[Sincere apologies: My ideas was been reorganized by a LLM (and been revised by me), It will not go happen again. Breaked english, and Google Translator screws me more than help me]
Preliminary note
Please don’t argue that I should pick different names with similar meanings, add a trailing underscore, or claim that some names “don’t make sense” to be declared. That is subjective and cannot be stated with certainty. Those are just workarounds that avoid the actual problem being discussed.
Ambiguity as an argument against syntax proposals
A common argument against new syntax proposals is that they would be ambiguous and therefore go against Python’s principles.
The issue is that this argument already applies to Python itself: keyword-based syntax is not as uniform as it is often presented, and the language already relies on exceptions to deal with that.
The clearest example is the introduction of soft keywords — words that behave like keywords only in certain contexts, while remaining valid identifiers elsewhere.
Soft keywords acknowledge the problem
Soft keywords are not just an implementation detail. They exist because strict keywords break existing code and restrict the available namespace too much.
Examples that are valid in Python:
type Age = int # ok (soft keyword)
type = 'anything' # ok
match = 'anything' # ok
case = 'anything' # ok
_ = 'anything' # ok
These examples show that Python already accepts that the same word can act as a keyword in one place and as an identifier in another.
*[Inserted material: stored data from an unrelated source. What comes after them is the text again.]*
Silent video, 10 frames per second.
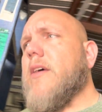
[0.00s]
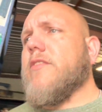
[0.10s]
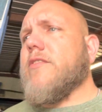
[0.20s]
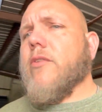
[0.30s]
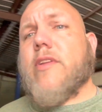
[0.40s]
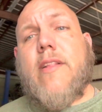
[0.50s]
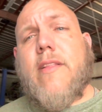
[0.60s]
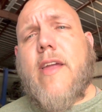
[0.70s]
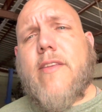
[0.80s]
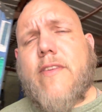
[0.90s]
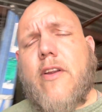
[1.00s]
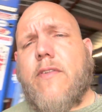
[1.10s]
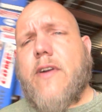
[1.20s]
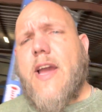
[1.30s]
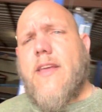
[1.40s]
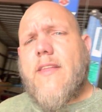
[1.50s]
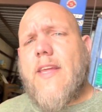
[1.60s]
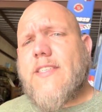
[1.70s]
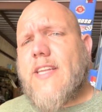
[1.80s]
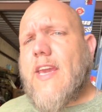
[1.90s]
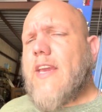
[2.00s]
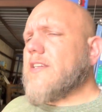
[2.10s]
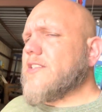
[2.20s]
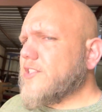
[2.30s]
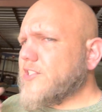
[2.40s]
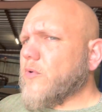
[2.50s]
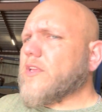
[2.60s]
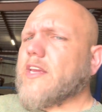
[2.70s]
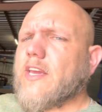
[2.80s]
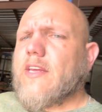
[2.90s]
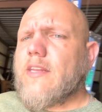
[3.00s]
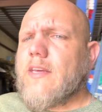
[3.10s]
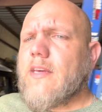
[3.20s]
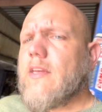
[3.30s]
Soaked it, let it sit overnight. The next day, soaked it again.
Inconsistency between soft and hard keywords
At the same time, many keywords are still completely forbidden as identifiers, even when the surrounding syntax makes their meaning obvious:
def pause(self): ... # ok
def continue(self): ... # SyntaxError
def break(self): ... # SyntaxError
def as(self, type): ... # SyntaxError
def with(self, obj): ... # SyntaxError
Another example:
importlib.import # SyntaxError
importlib.import_module # ok
In these cases, there is no real confusion for either the reader or the parser. After a dot (.) or inside a function definition, this is clearly an identifier, not a control-flow statement.
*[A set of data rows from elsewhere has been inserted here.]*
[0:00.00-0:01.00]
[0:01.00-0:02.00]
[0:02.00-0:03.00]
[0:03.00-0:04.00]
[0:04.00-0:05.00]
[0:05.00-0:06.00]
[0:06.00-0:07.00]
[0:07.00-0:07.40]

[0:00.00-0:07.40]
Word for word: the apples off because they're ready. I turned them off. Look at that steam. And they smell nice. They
The restriction is global and syntactic, not contextual.
Statements, values, and keywords
Statements usually do not produce values, which partly explains why some of them can be treated as soft keywords. Still, most statements remain hard keywords, and the line between the two is not consistent.
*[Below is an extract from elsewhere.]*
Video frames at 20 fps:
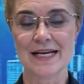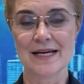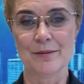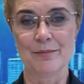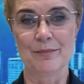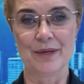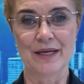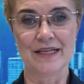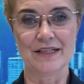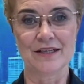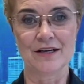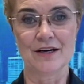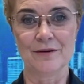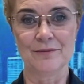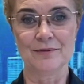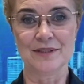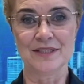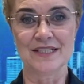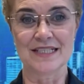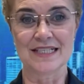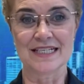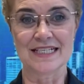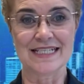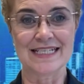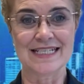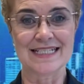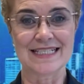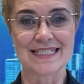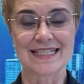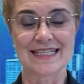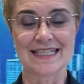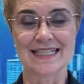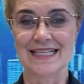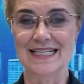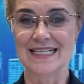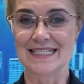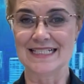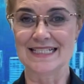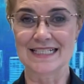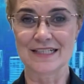But I would suggest
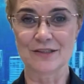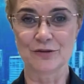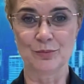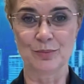there's still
This is not a technical limitation, but a design choice.
About literals: None, True, and False
I intentionally leave None, True, and False out of this discussion for a simple reason:
- They are core values of the language
- They must be immutable
- They behave like constants
Preventing reassignment of these names makes sense. However, that does not mean the same word should be forbidden as an identifier in every possible context.
The real issue is that Python does not try to distinguish whether a name refers to a language literal or a user-defined identifier. That points to a limitation in the grammar, not a conceptual requirement.
Why explicit prefixes help
This is where explicit prefixes used by other languages become relevant:
$continue # variable
continue # keyword
$True # variable
True # keyword
With this approach:
- There is no ambiguity
- Names do not need to be globally forbidden
- The programmer’s intent is visible at the lexical level
Python is not the only language that made this trade-off. Others made similar choices. The difference is that Python also claims to avoid ambiguity as a guiding principle.
Conclusion
Given Python’s own principles — especially “Explicit is better than implicit” and “In the face of ambiguity, refuse the temptation to guess” — the current model based on globally hard keywords deserves reconsideration.
Otherwise, it gives the impression that the language relies on restrictions instead of clear mechanisms, while still claiming to avoid ambiguity.
Maybe not in today’s Python — but perhaps in a future version.